Рота собралась в саду и должна была ожидать там переправы. На дороге, оседлав стул и опираясь подбородком на его спинку, сидел генерал Хане, наш командир бригады, и взирал на пламя горящего дома.
Я уселся рядом с Ламмом на узкой луговой тропке у воды. Темнело. На той стороне на дорогу упал с крыши раскаленный, водосточный желоб. Влажный ветер относил искры через спокойно текущий Маас, странно серый, похожий на змею. Дальше у левой излучины отблески пожара превращали реку в огненный поток.
— Я думал, — сказал Ламм-,— что война делает человека жестче. А ты и вправду такой омерзительно мягкий? — Он встал, чуть пошатываясь, и улегся спать. Намеренно назвал он меня на «ты» или оговорился?
— А ты что — не ляжешь разве тоже спать? — спросил Сокровище. — Я забрал твой ранец с полевой кухни. Всем, кто был в дозоре, они подвезли вещи.
Мы ощупью пробрались к нашим местам. Лейтенант уже спал рядом с новым командиром отделения — унтер-офицером Пферлем. Я улегся между Цише и Сокровищем и заснул; было порядком сыро и прохладно.
Во Францию
Мы стояли утром вокруг полевой кухни и пили кофе. Я показал Экольду на дом над каменоломней.
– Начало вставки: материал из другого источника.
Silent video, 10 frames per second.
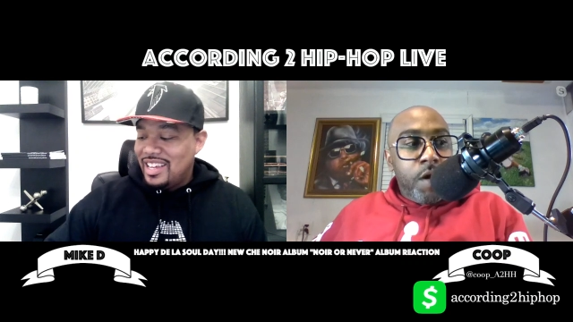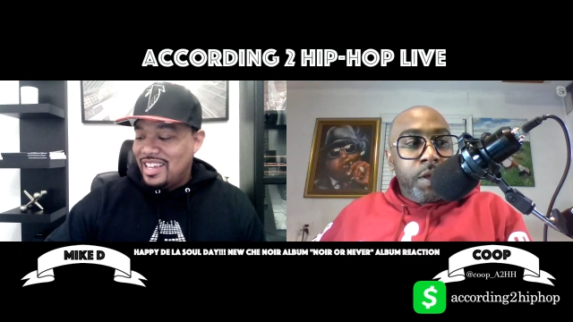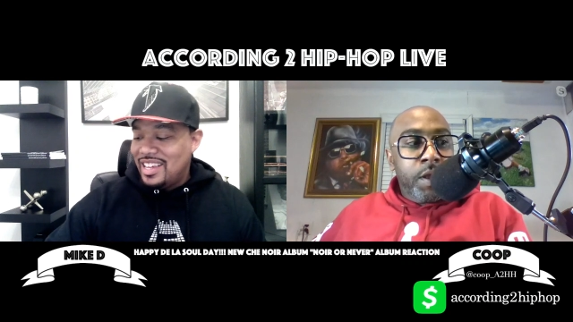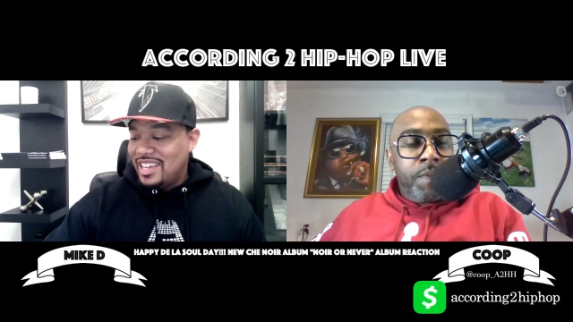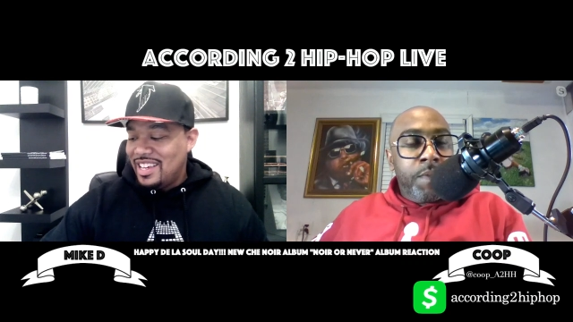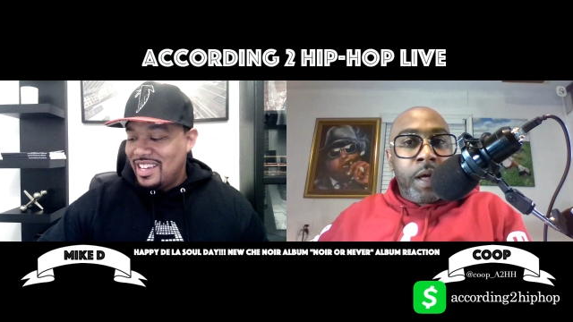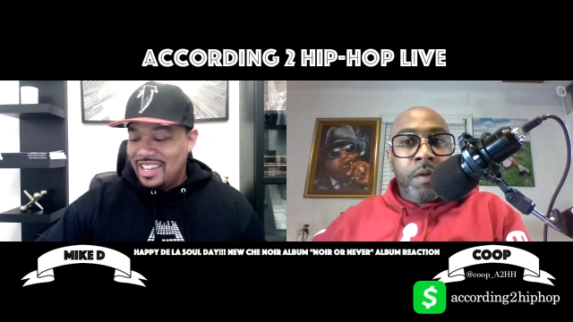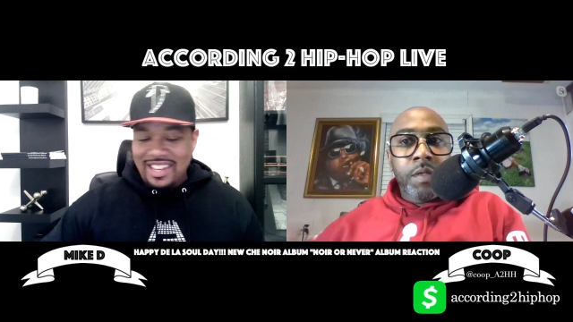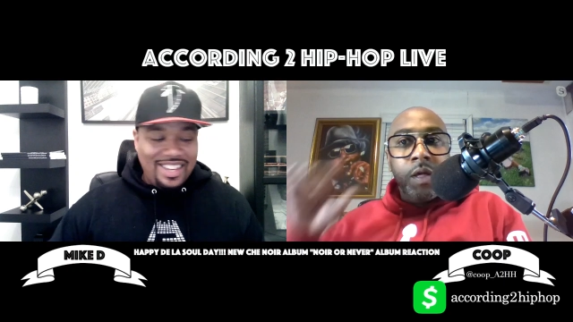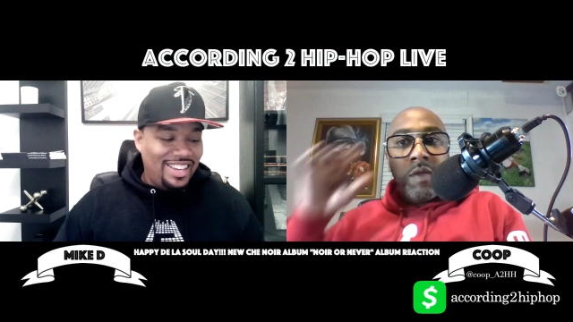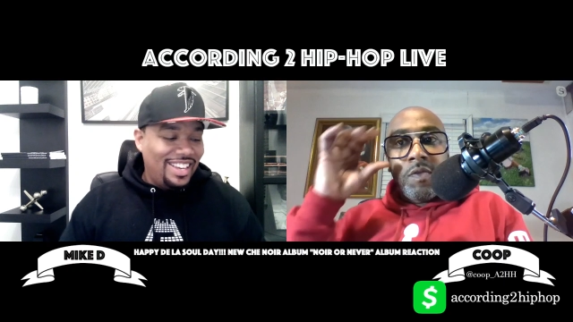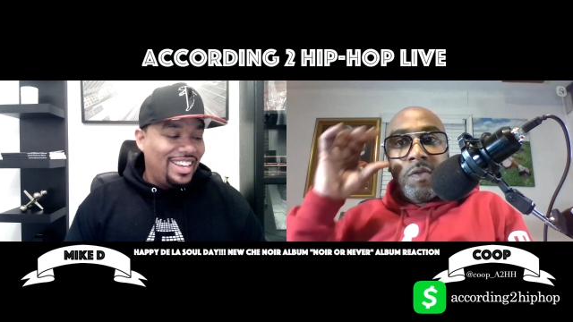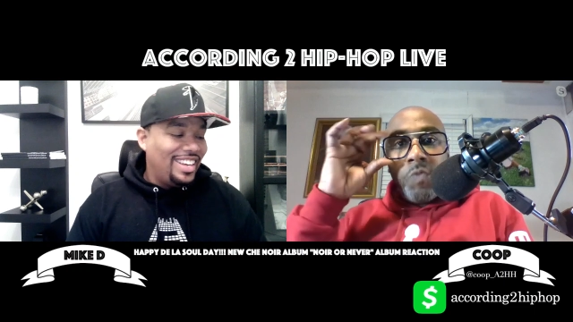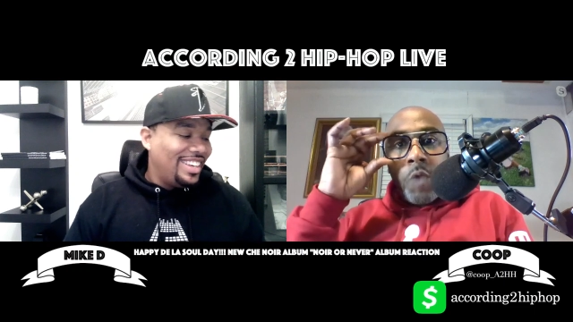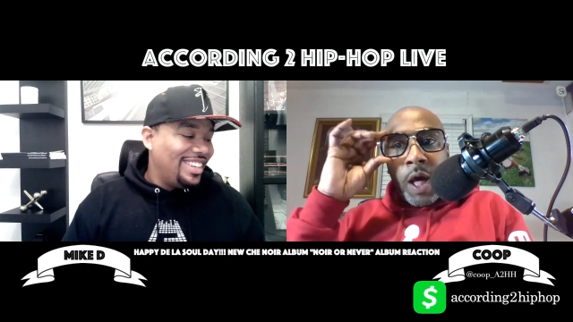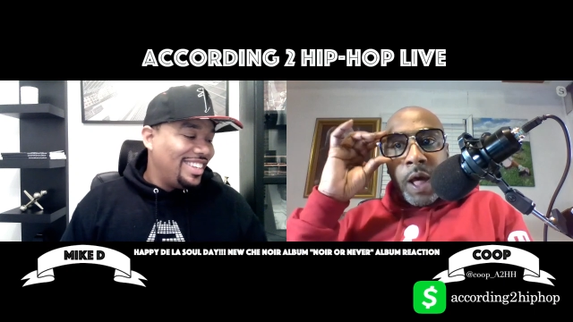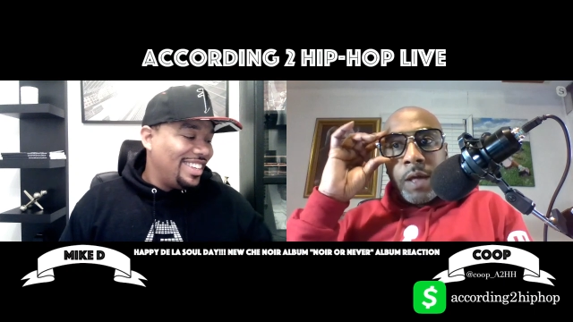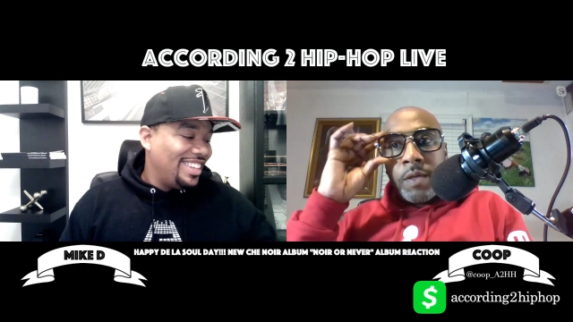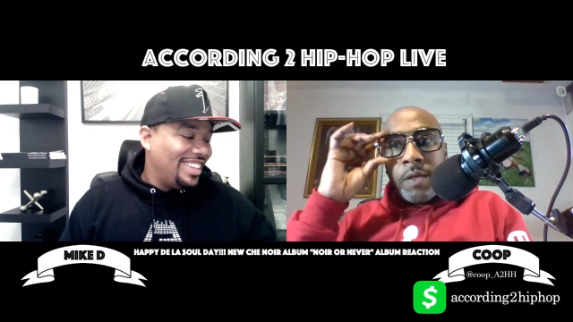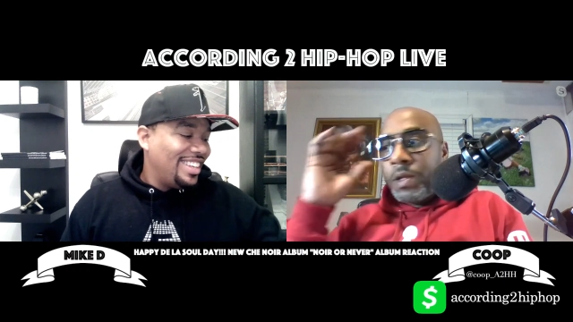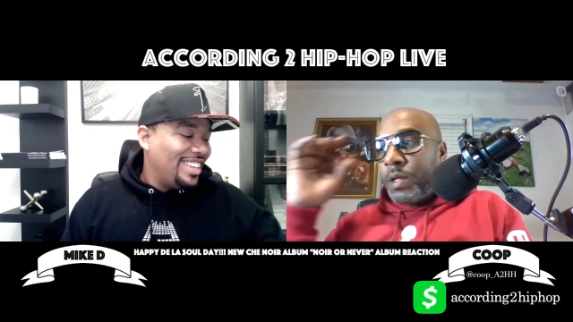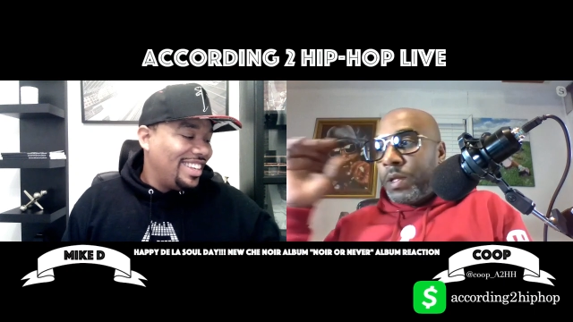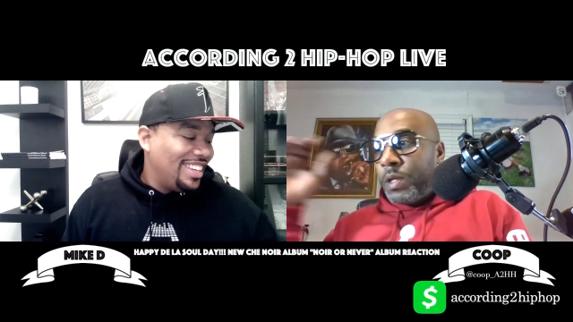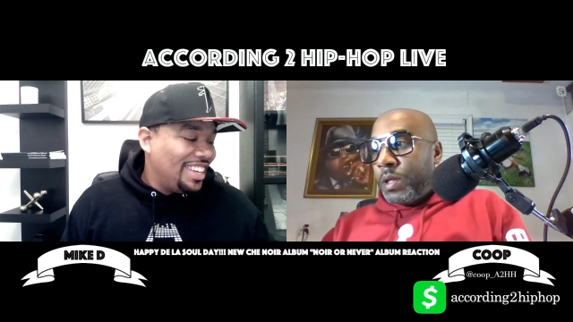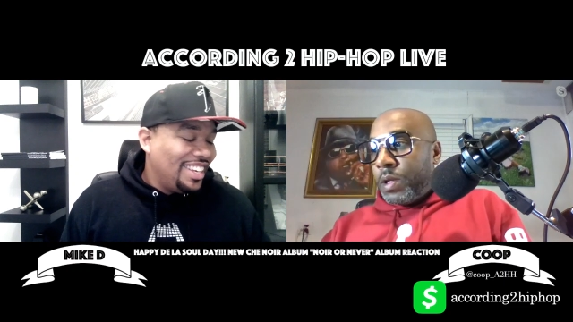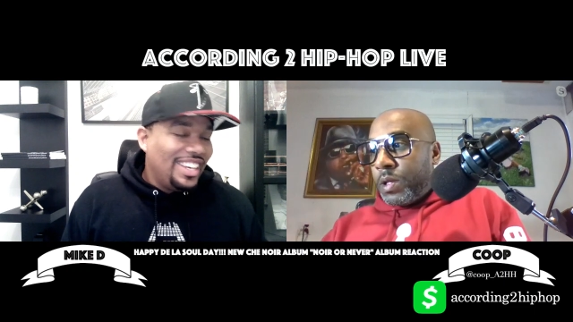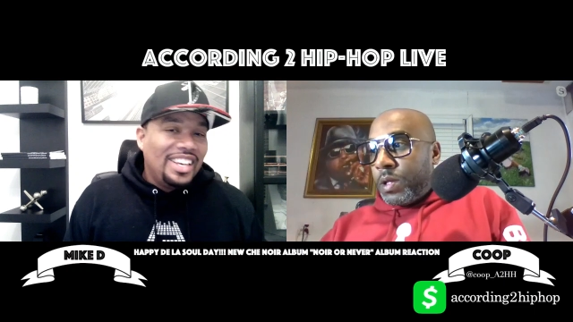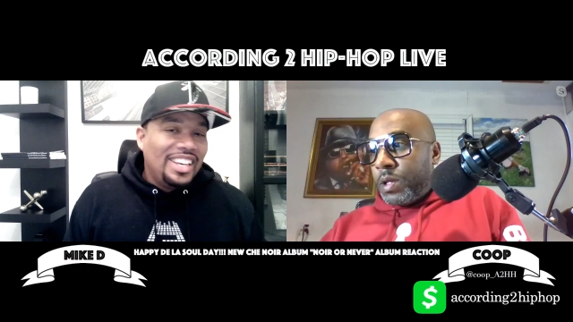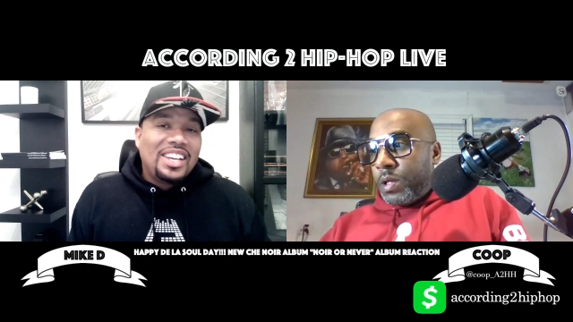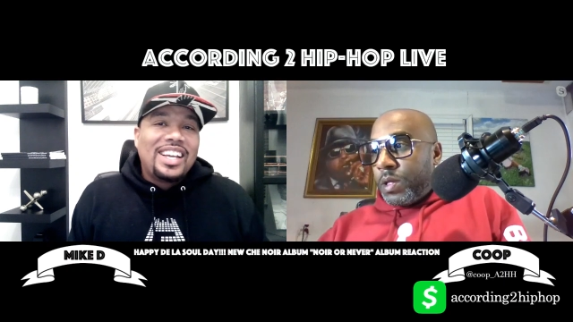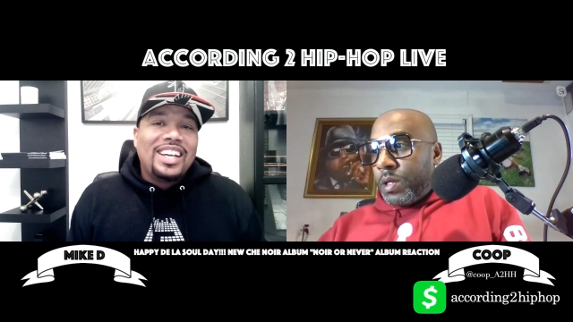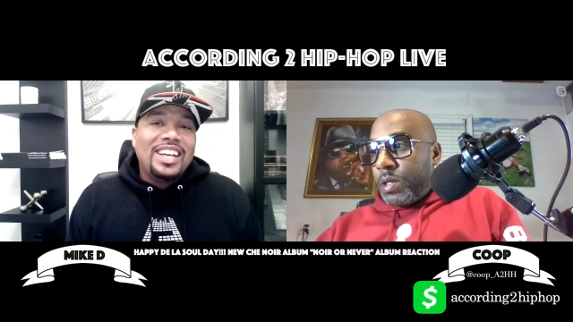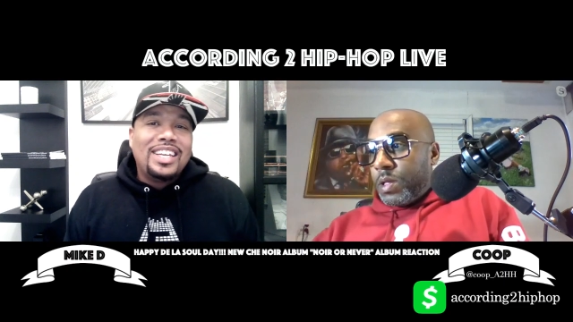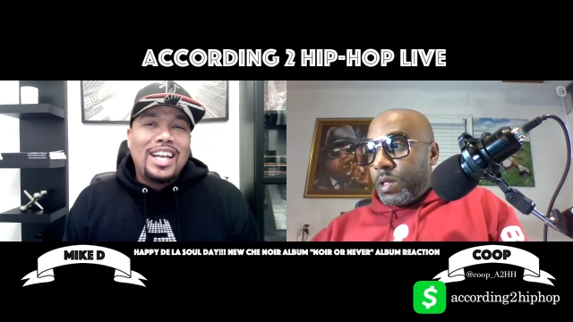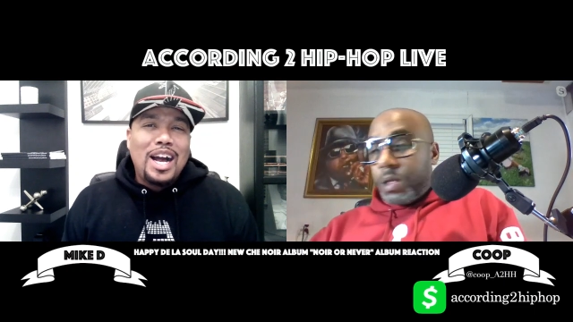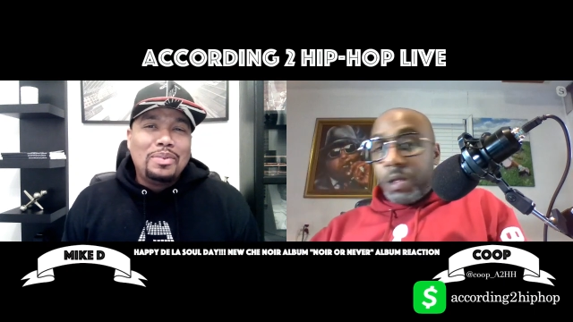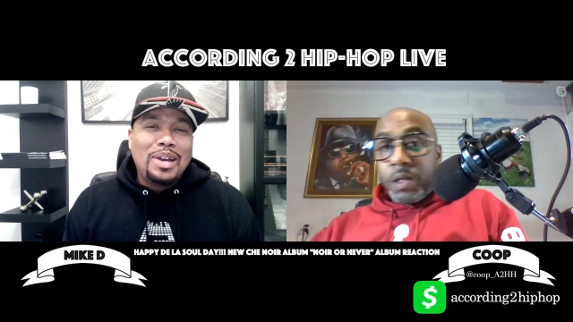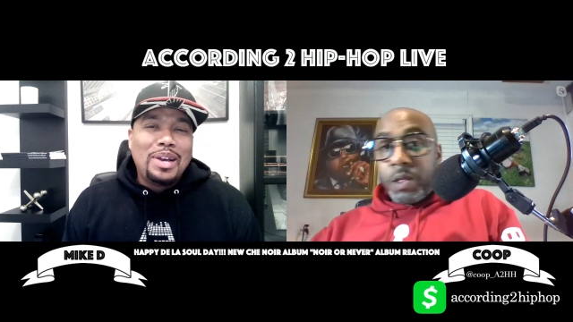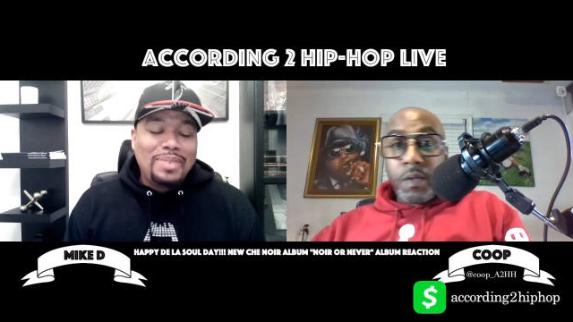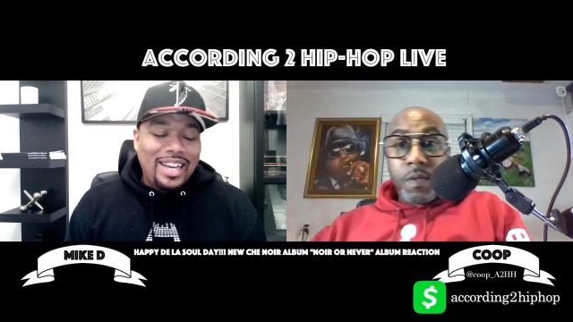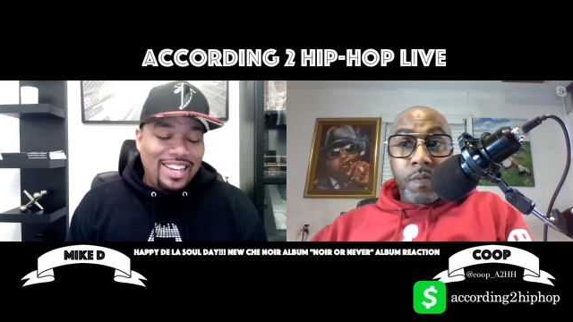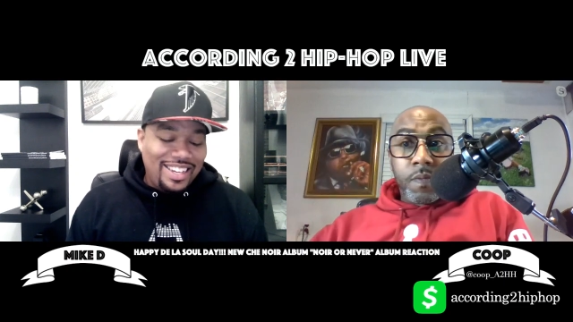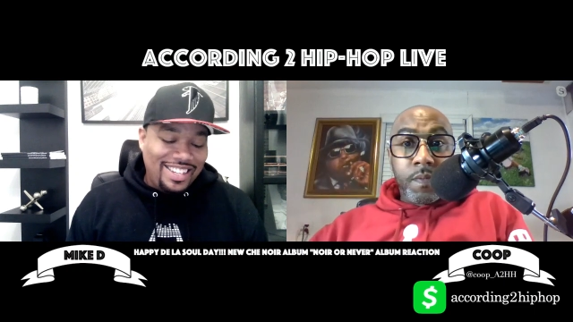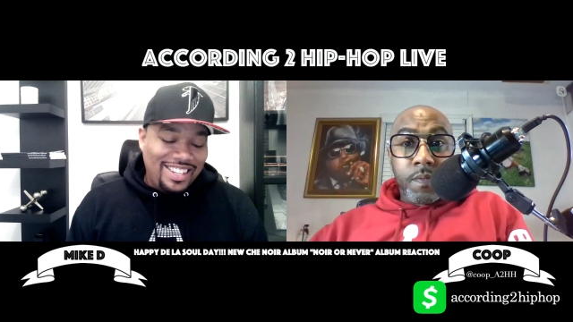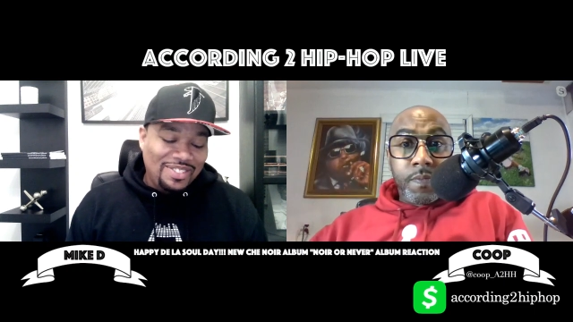Speaker 1: talking about? Niggas is wild.
Speaker 2: Conway,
— Его что — вчера сожгли? Еще только накануне ночью мы его обыскивали. Жутковато было.
— Вы, надеюсь, не ночевали там? — воскликнул Экольд.
— Нет, а почему ты спрашиваешь?
— Так вы же побывали в разбойничьем притоне! Там, сказывают, нашли часть амуниции двух гусар. А коней они выгнали на луг. Но их опознали по свежим клеймам.
— А что сделали с этими людьми?
— Что — расстреляли, а усадьбу сожгли.
Вот так это все мне и представлялось ночью. Но чтобы все так-таки и сошлось, казалось невероятным. Мне как-то не верилось — может, не про эту именно усадьбу шла речь?
На ту сторону саперы перевезли нас на пароме из двух понтонов. Они перевозили всю ночь, но и сейчас еще гребли что надо.
Пленные французы в голубоватой форме стояли на том берегу и безучастно смотрели вокруг.
Мы построились и зашагали по берегу Мааса. На железнодорожном полотне и в садах сооружены были укрепления с бойницами. С нашего берега этого, понятно, видно не было.
Солнце припекало нам спину. На дороге валялись французские ранцы, кепи, гамаши.
— Тут кто-то даже свой мундир потерял! — сказал Цише.
— А там винтовка валяется, — сказал унтер-офицер Пферль. — Им бы только ноги унести. Такое войско скоро перестанет быть боеспособным.
Чем выше подымались мы в гору, тем больше валялось повсюду вещей: шинели, брюки, башмаки, винтовки, штыки и помятые синие походные фляги. Вот это была победа!
— Тут валяются пачки патронов, — сказал лейтенант. — Подберите их и выкиньте в первый же ручей. Не то проклятые бельгийцы подберут и будут нас поодиночке подстреливать.
— Господин лейтенант, может, и винтовки сломать? — спросил Эрнст.
Мы попытались отбить у винтовок приклады. Но дерево оказалось слишком крепким. Потом попробовали сбить мушки. Но и они сидели чертовски прочно.
Справа, в лощине, стояли четыре брошенных орудия, а на дороге — повозка с боеприпасами и перед ней, в спутанной упряжи, — три павшие лошади.
Мы все лезли в гору и такого нагляделись, что аж в жар кидало. И еще я видел то, что могло бы меня радовать: брошенные снаряды, груды винтовок, одеял. Но радоваться я уже не мог. Исподтишка подкрадывались воспоминания о том, что было вчера. Так ли это было, как грезилось мне в мечтах о моем первом сражении? Разве не жаждал я геройства? Вынесу, мол, офицера из-под огня или заколю какого-нибудь чернявого в смертельной схватке? Почему выпало мне на долю пережить нечто мерзкое? Сперва драпанул, пусть всего лишь за дом, но ведь это было первое, что я сделал на поле боя! А потом выставил себя на посмешище — стал палить в стену каменоломни! Как же могло так получиться? Ну разве мог враг сидеть за стеной каменоломни!
Мне не хотелось больше об этом думать. Хотелось все забыть. Но оно снова всплывало в памяти, и с каждым разом мне становилось все более тошно.
Мы проходили через выгоревшую почти дотла деревню. Кое-где в сожженных домах еще тлели балки. Оттуда несло гарью. Ребенком я видел пожар в соседней деревне. Там горел скот. Но здесь было другое. Тут горели люди.